An Excerpt from The Mystic Heart: Discovering a Universal Spirituality in the World's Religions by Wayne Teasdale

In this pathbreaking work on religious hospitality, Wayne Teasdale outlines the lineaments of what he calls interspirituality. In this passage, he casts spiritual practice as the key to personal transformation.

"Spiritual practice, the work of our transformation, is the means of inner growth and change toward human maturity glimpsed in the best of religious experience. It is critically important in authentic spirituality, and thus in a multifaith approach to spirituality or interspirituality. Through this disciplined habit of relating to the divine, the living, transformative power of inner reality takes hold. Without a spiritual practice of some kind, spirituality is a hollow affair; it has no substance and is reduced to the formalism of external religiosity.

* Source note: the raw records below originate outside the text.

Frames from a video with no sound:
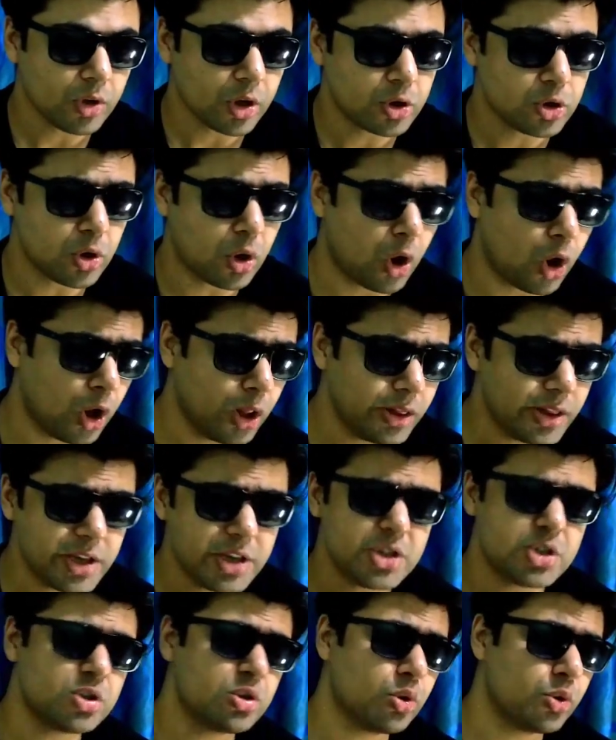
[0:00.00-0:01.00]
So all
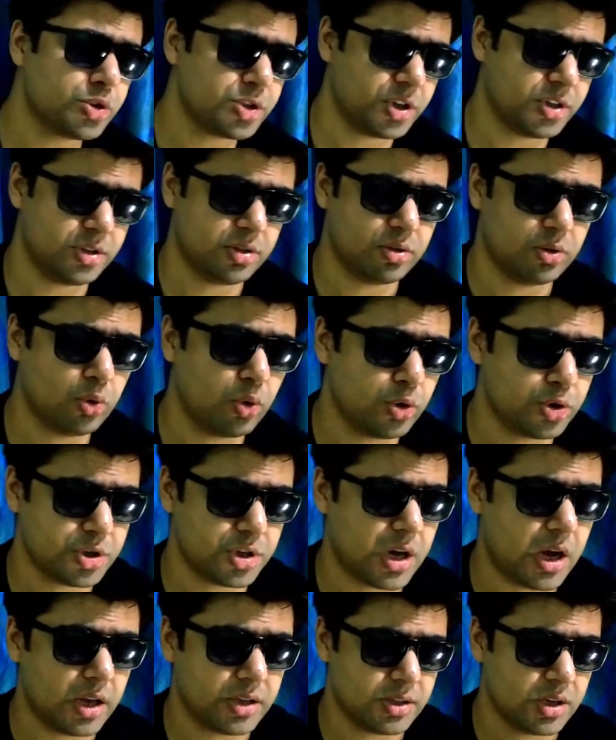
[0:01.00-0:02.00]
these
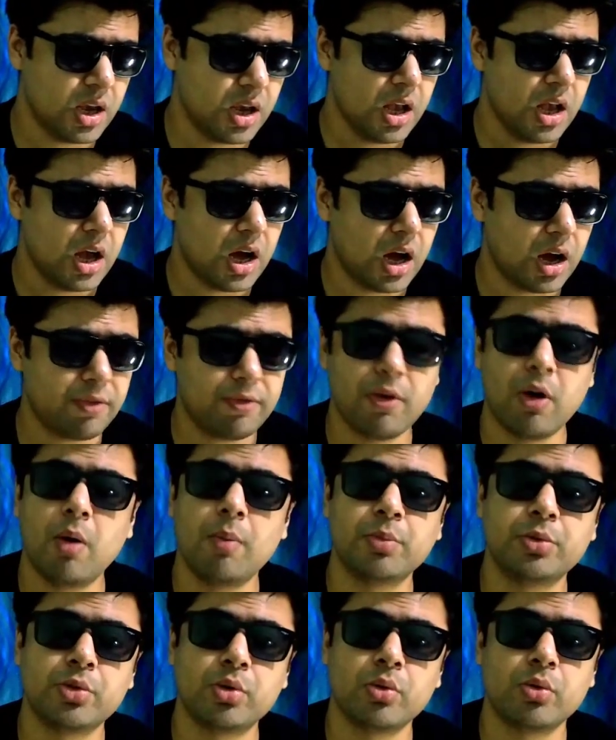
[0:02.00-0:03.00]
doshas are
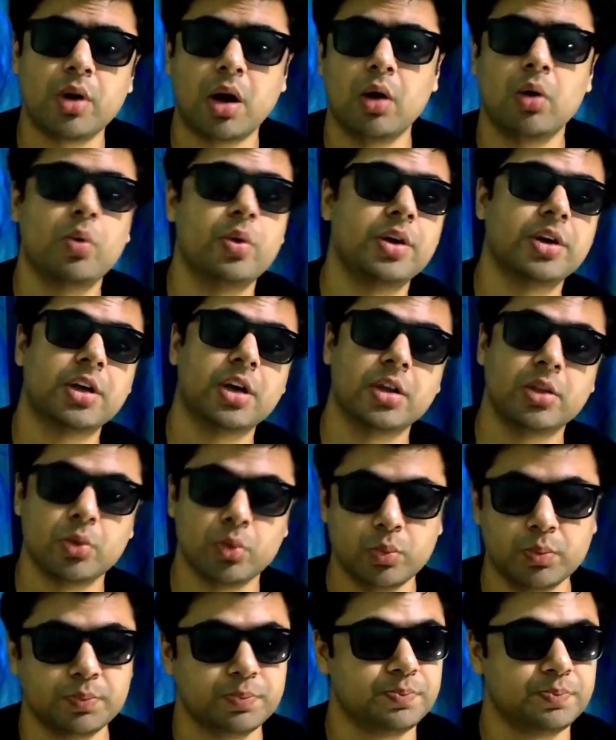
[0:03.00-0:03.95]
formed through Rahu and Ketu.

"Daily spiritual practice is the 'technology' of inner change. Without it, such change is inconceivable. Devotions alone are insufficient; the practice must be contemplative. Only such intense forms of inner discipline lead to the interior breakthroughs that provide real progress in the spiritual life. This insight is found in all the spiritual traditions, and marks the difference between a genuine mystical process and popular religion, or a purely devotional type of spirituality. All spiritual practices are transformative, be they contemplative forms of prayer, meditation, and sacred reading; a restful, active participation and presence in liturgy and ritual; music and chanting; yoga and certain martial arts; hiking and even walking. They change us within and make this inner change consistent with our actions in the world in our daily lives. Seekers and saints of every tradition have cultivated a spiritual practice and have thus cultivated a profound self-knowledge."